SafeConsole Password Recovery Configuration
Prices range from $59 for 1Gb, $119 for 4Gb, up to $1039 for a 64Gb unit. Faster 4Gb and 8Gb "Supersonic" versions are available for $139 and $219 respectively. The SafeConsole management software comes in three licensing levels—Intro, Enforce, and Enforce & Enable. The Intro version includes custom password policies; the Enforce version also includes remote password reset, status management, and configurable timeout periods; the Enforce & Enable license also includes a certificate carrier, automatic local backup, and secure file distribution. The Intro license is free with orders of over 100 SafeSticks; the Enforce license is $12 per user for 1,000 users; the Enforce & Enable is $16 per user for this volume.
The SafeStick is in the process of being certified to FIPS 140-2 Level 2, but has not as yet received it—unlike the IronKey.
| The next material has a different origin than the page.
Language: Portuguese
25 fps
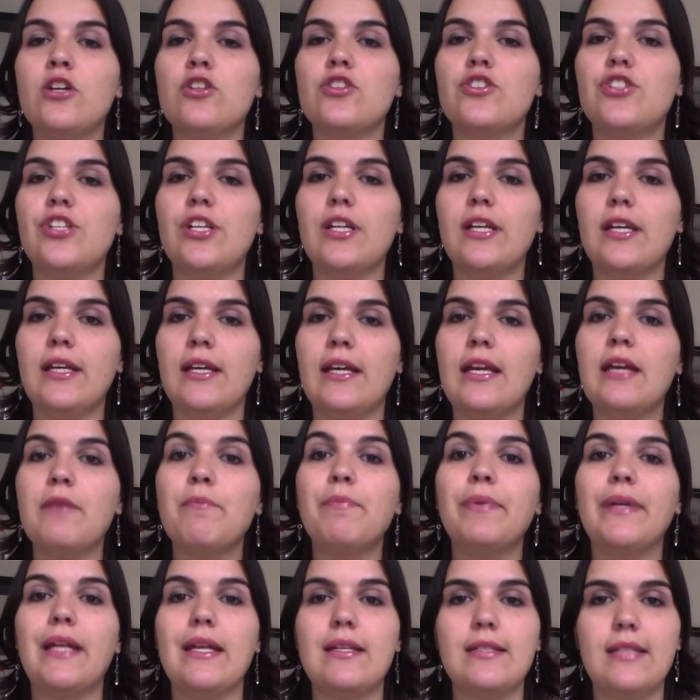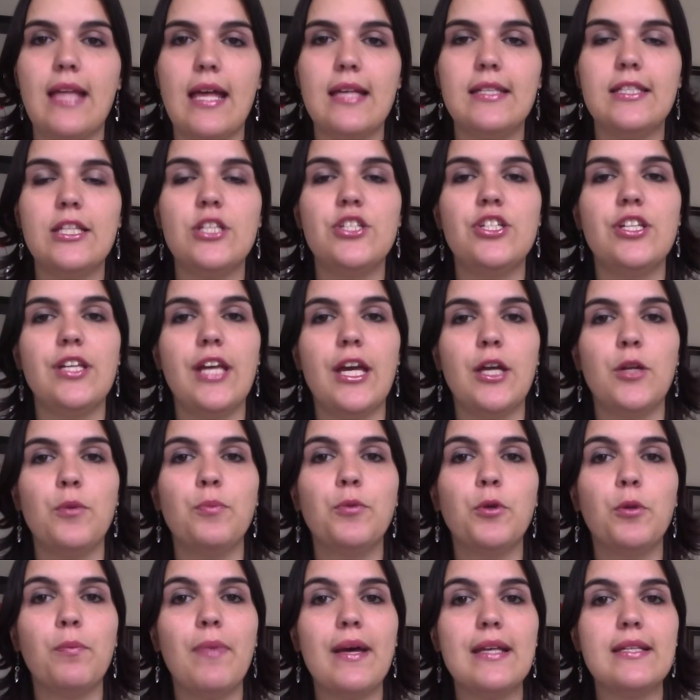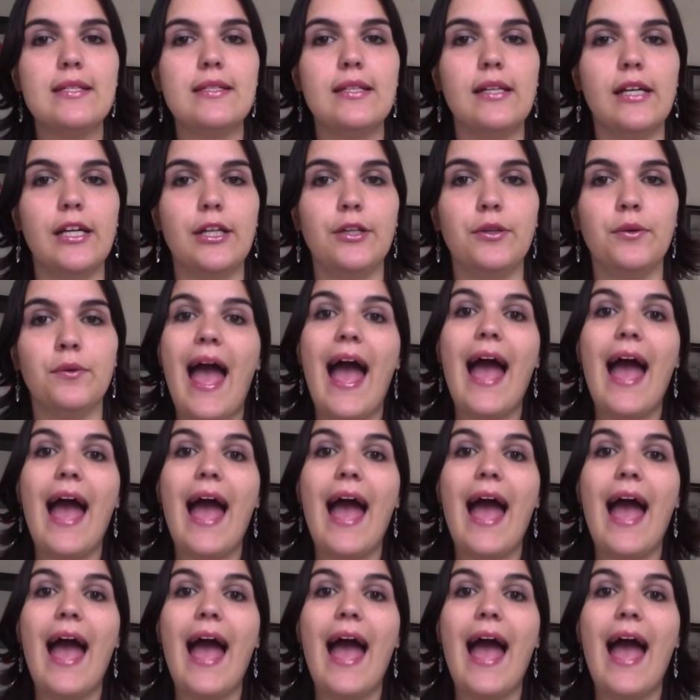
de emprestar esse dinheiro pro Bassânio.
However the bug discovered in the SanDisk, Verbatim and Kingston secure drive software shows that this certification means very little in terms of security, even if it is required for use in some organizations. Like the IronKey, no flaw has yet been found in the SafeStick and its management software, making both a solid sound choice for large scale enterprise and public sector deployment. In the UK BlockMaster has won a contract to supply over 100,000 SafeSticks to National Health Service (NHS) hospitals around the country.
Direct comparisons between the SafeStick and the IronKey are difficult because their feature sets differ so widely, but the IronKey appears to have many more fine touches aimed at ensuring security—such as the ability to enter the device password using an onscreen keyboard to defeat keyloggers. But it could be argued that the single fact that the SafeStick locks automatically after a few minutes of idle time gives it the edge over its rival: leave it plugged in to a computer in a hotel business center and the window of opportunity for anyone else to access its contents is restricted to just a couple of minutes.
Ultimately, if you are looking for a secure USB drive solution, both the IronKey and the SafeStick deserve serious consideration.